- **Work task**: Reproduce the data below in full and exclude every picture.

- **Excerpted records**:
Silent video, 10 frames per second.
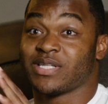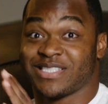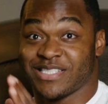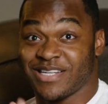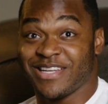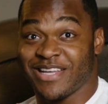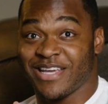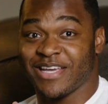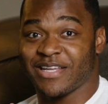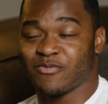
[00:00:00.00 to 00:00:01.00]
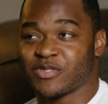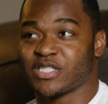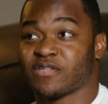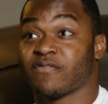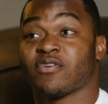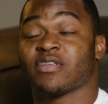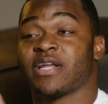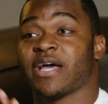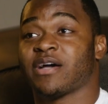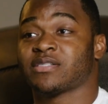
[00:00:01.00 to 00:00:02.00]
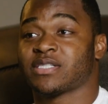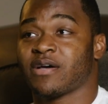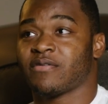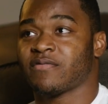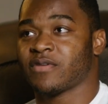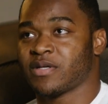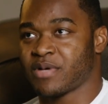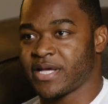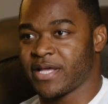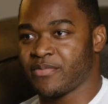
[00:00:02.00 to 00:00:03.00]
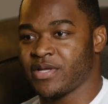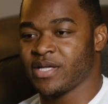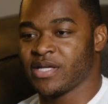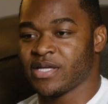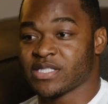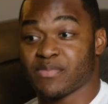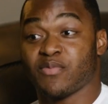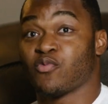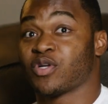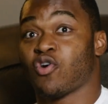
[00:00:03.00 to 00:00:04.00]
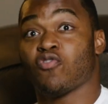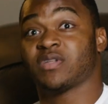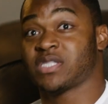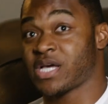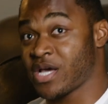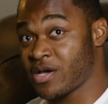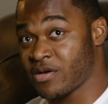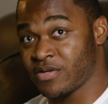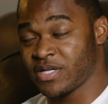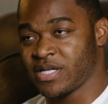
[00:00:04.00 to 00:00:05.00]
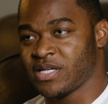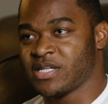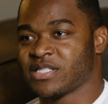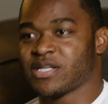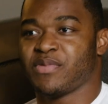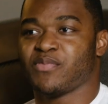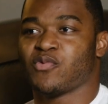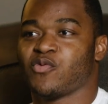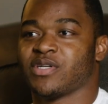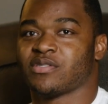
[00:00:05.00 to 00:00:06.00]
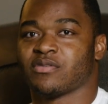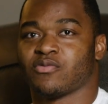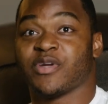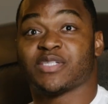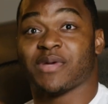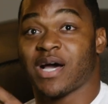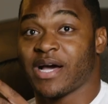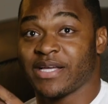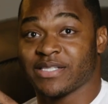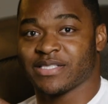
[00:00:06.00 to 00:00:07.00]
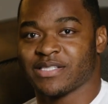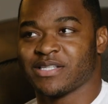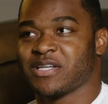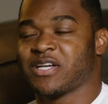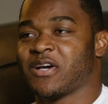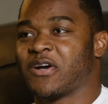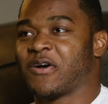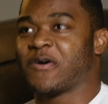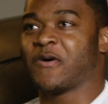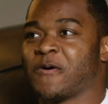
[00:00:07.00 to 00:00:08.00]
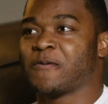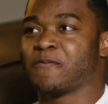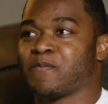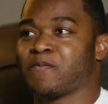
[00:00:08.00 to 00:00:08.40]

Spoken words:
to Sunnyland, which is further down south in Miami. Some people went to Overtown. Some people went to Richmond Heights. I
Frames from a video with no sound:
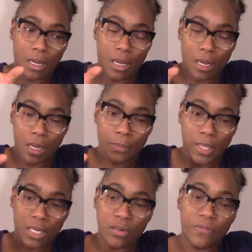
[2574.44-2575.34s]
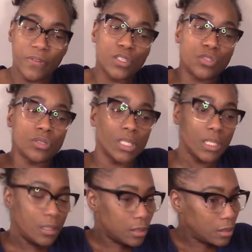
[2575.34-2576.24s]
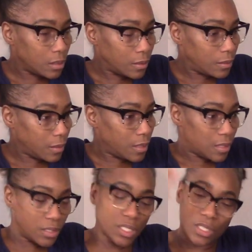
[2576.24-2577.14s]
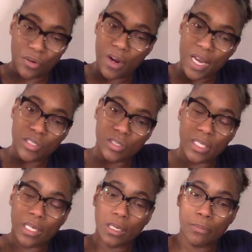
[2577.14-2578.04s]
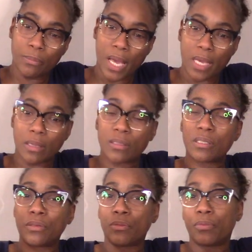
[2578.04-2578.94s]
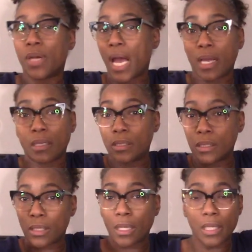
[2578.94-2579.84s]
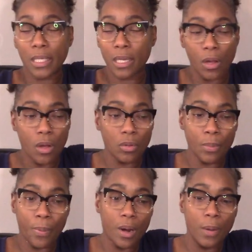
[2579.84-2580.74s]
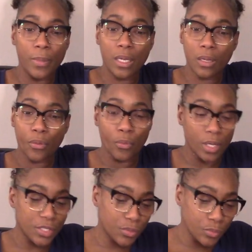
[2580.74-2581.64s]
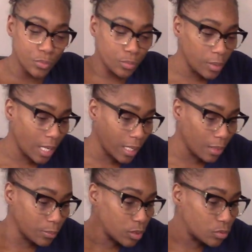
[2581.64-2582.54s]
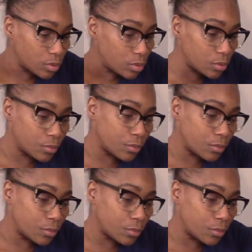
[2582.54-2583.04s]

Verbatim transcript: uh, individually and just gradually get back to where I could just clean the whole apartment in one swoop like I'm used to.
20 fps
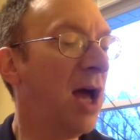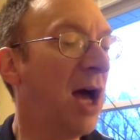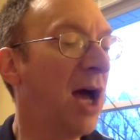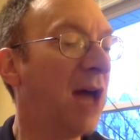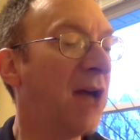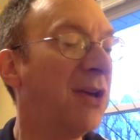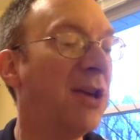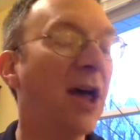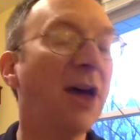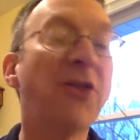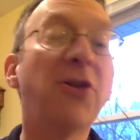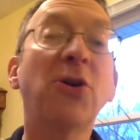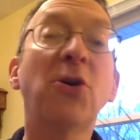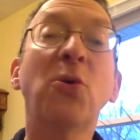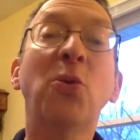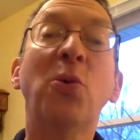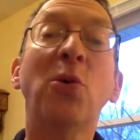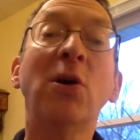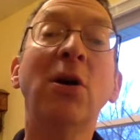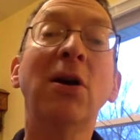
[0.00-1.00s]
Another
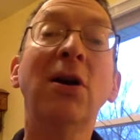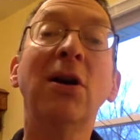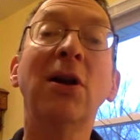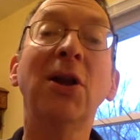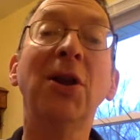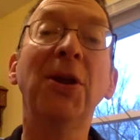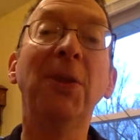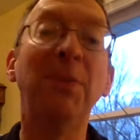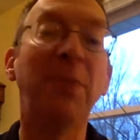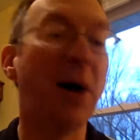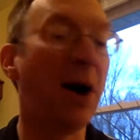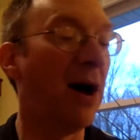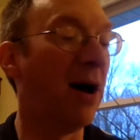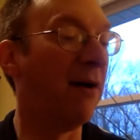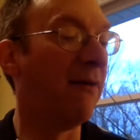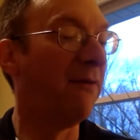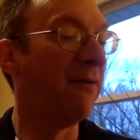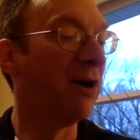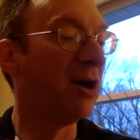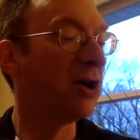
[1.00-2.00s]
world
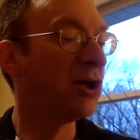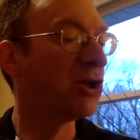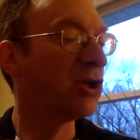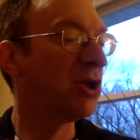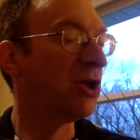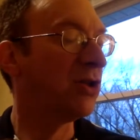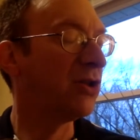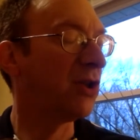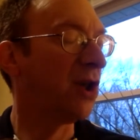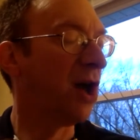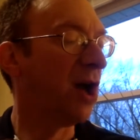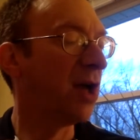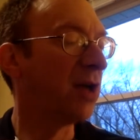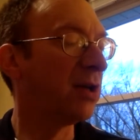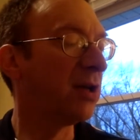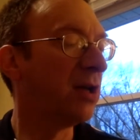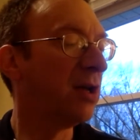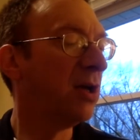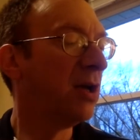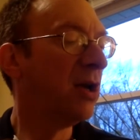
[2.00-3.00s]
above, she thought,
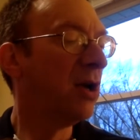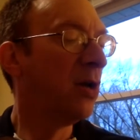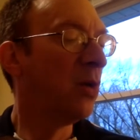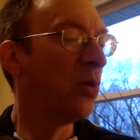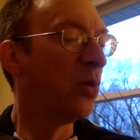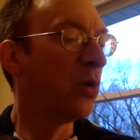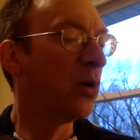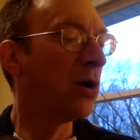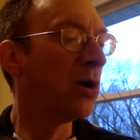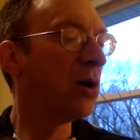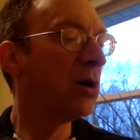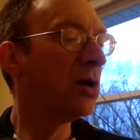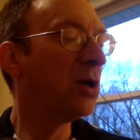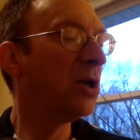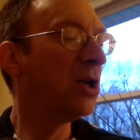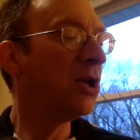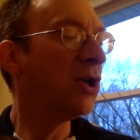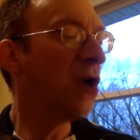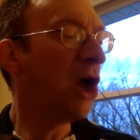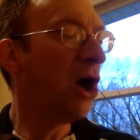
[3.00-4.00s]

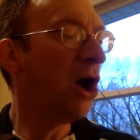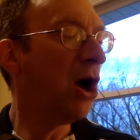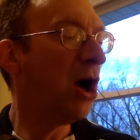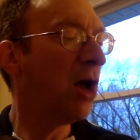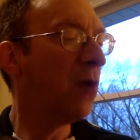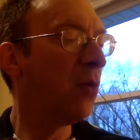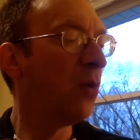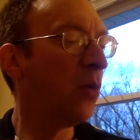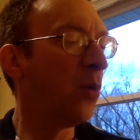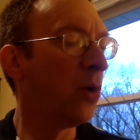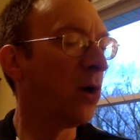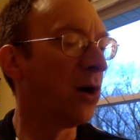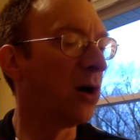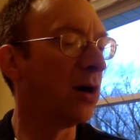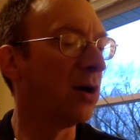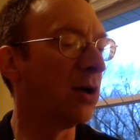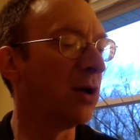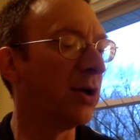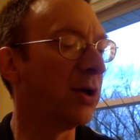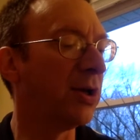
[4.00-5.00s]
world on
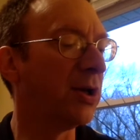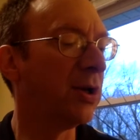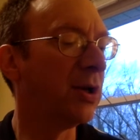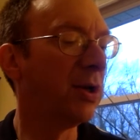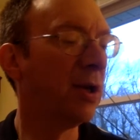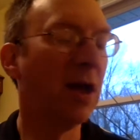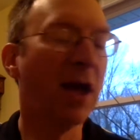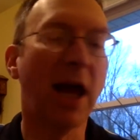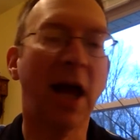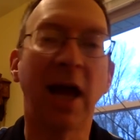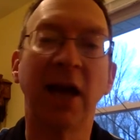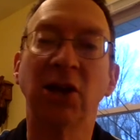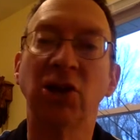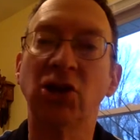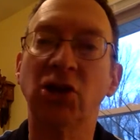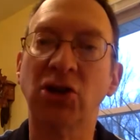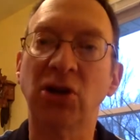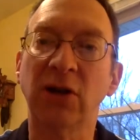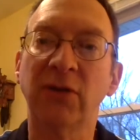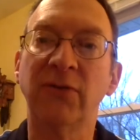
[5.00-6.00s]
world, and
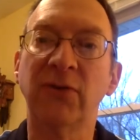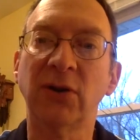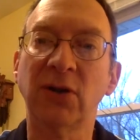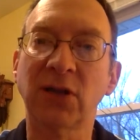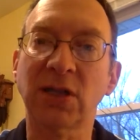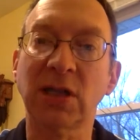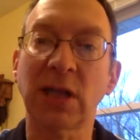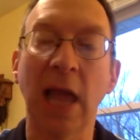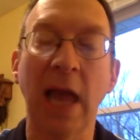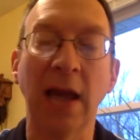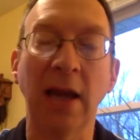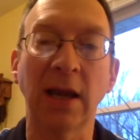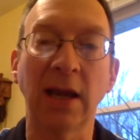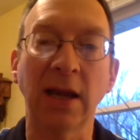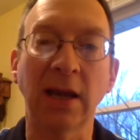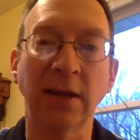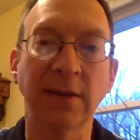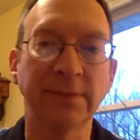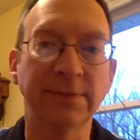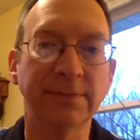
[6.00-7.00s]
shivered slightly.
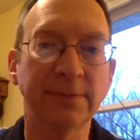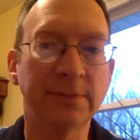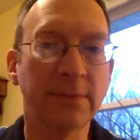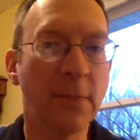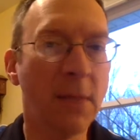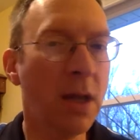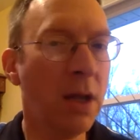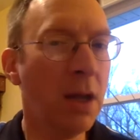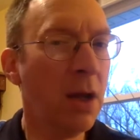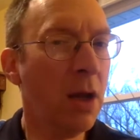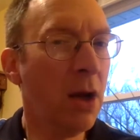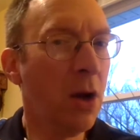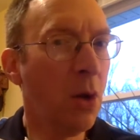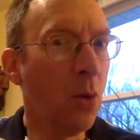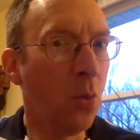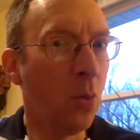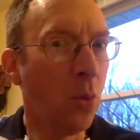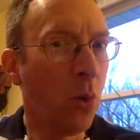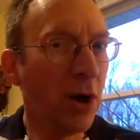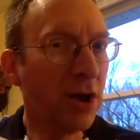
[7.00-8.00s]

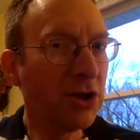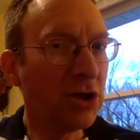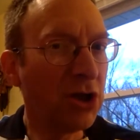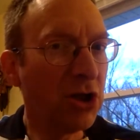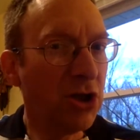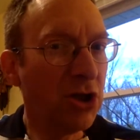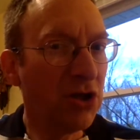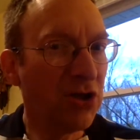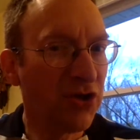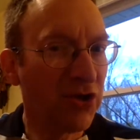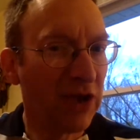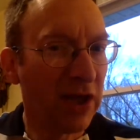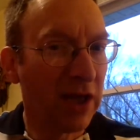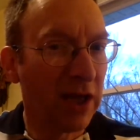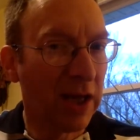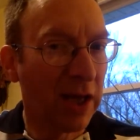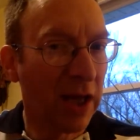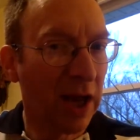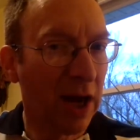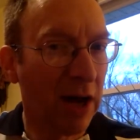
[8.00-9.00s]
What do you
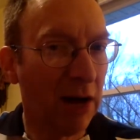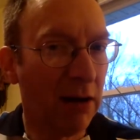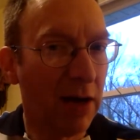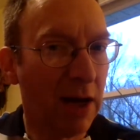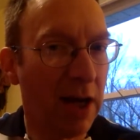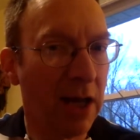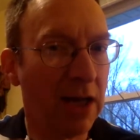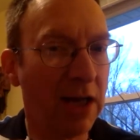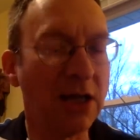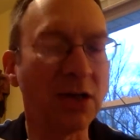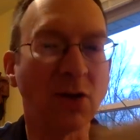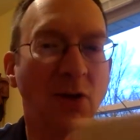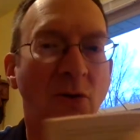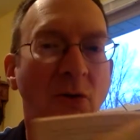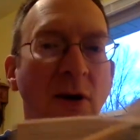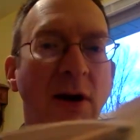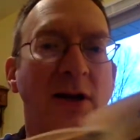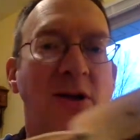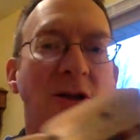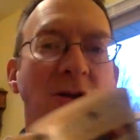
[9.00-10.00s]
think Arietti's
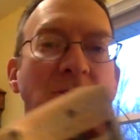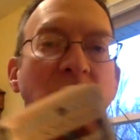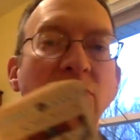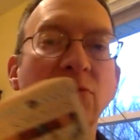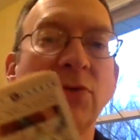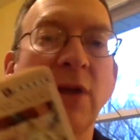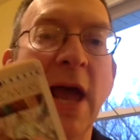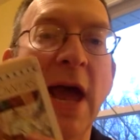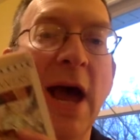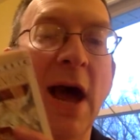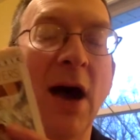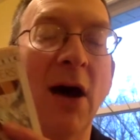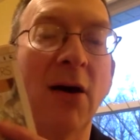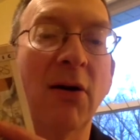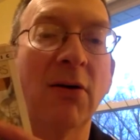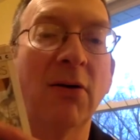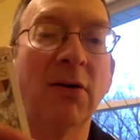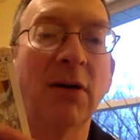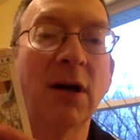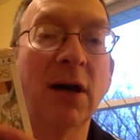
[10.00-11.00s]
going to do
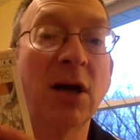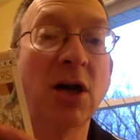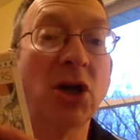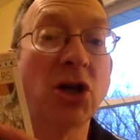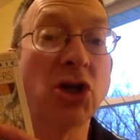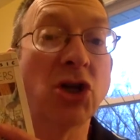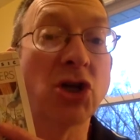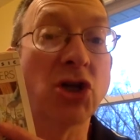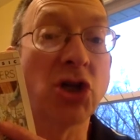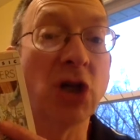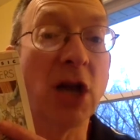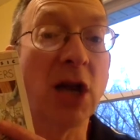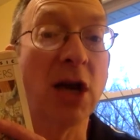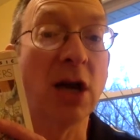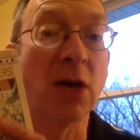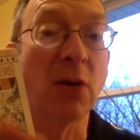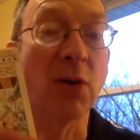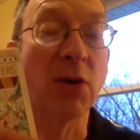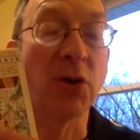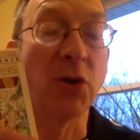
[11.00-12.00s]
now?
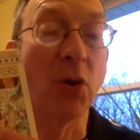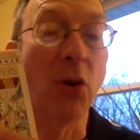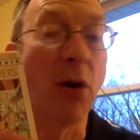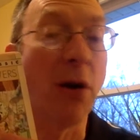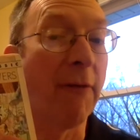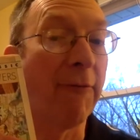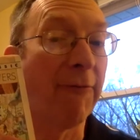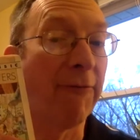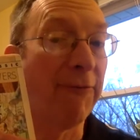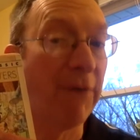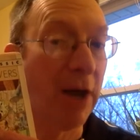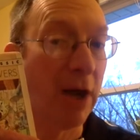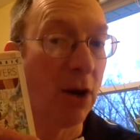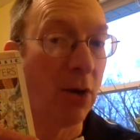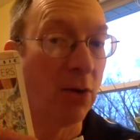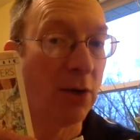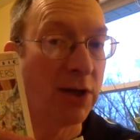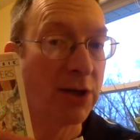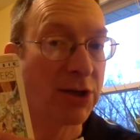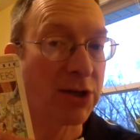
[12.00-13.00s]
Share with your
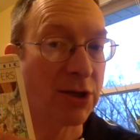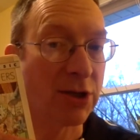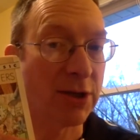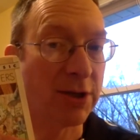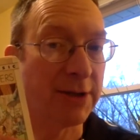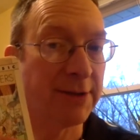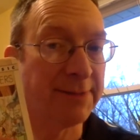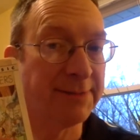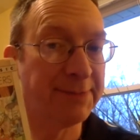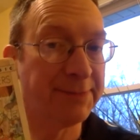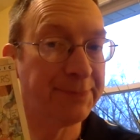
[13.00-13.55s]
fellow listener.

- **Answer to the exercise**:
Silent video, 10 frames per second.
[00:00:00.00 to 00:00:01.00]
[00:00:01.00 to 00:00:02.00]
[00:00:02.00 to 00:00:03.00]
[00:00:03.00 to 00:00:04.00]
[00:00:04.00 to 00:00:05.00]
[00:00:05.00 to 00:00:06.00]
[00:00:06.00 to 00:00:07.00]
[00:00:07.00 to 00:00:08.00]
[00:00:08.00 to 00:00:08.40]

Spoken words:
to Sunnyland, which is further down south in Miami. Some people went to Overtown. Some people went to Richmond Heights. I
Frames from a video with no sound:
[2574.44-2575.34s]
[2575.34-2576.24s]
[2576.24-2577.14s]
[2577.14-2578.04s]
[2578.04-2578.94s]
[2578.94-2579.84s]
[2579.84-2580.74s]
[2580.74-2581.64s]
[2581.64-2582.54s]
[2582.54-2583.04s]

Verbatim transcript: uh, individually and just gradually get back to where I could just clean the whole apartment in one swoop like I'm used to.
20 fps
[0.00-1.00s]
Another
[1.00-2.00s]
world
[2.00-3.00s]
above, she thought,
[3.00-4.00s]

[4.00-5.00s]
world on
[5.00-6.00s]
world, and
[6.00-7.00s]
shivered slightly.
[7.00-8.00s]

[8.00-9.00s]
What do you
[9.00-10.00s]
think Arietti's
[10.00-11.00s]
going to do
[11.00-12.00s]
now?
[12.00-13.00s]
Share with your
[13.00-13.55s]
fellow listener.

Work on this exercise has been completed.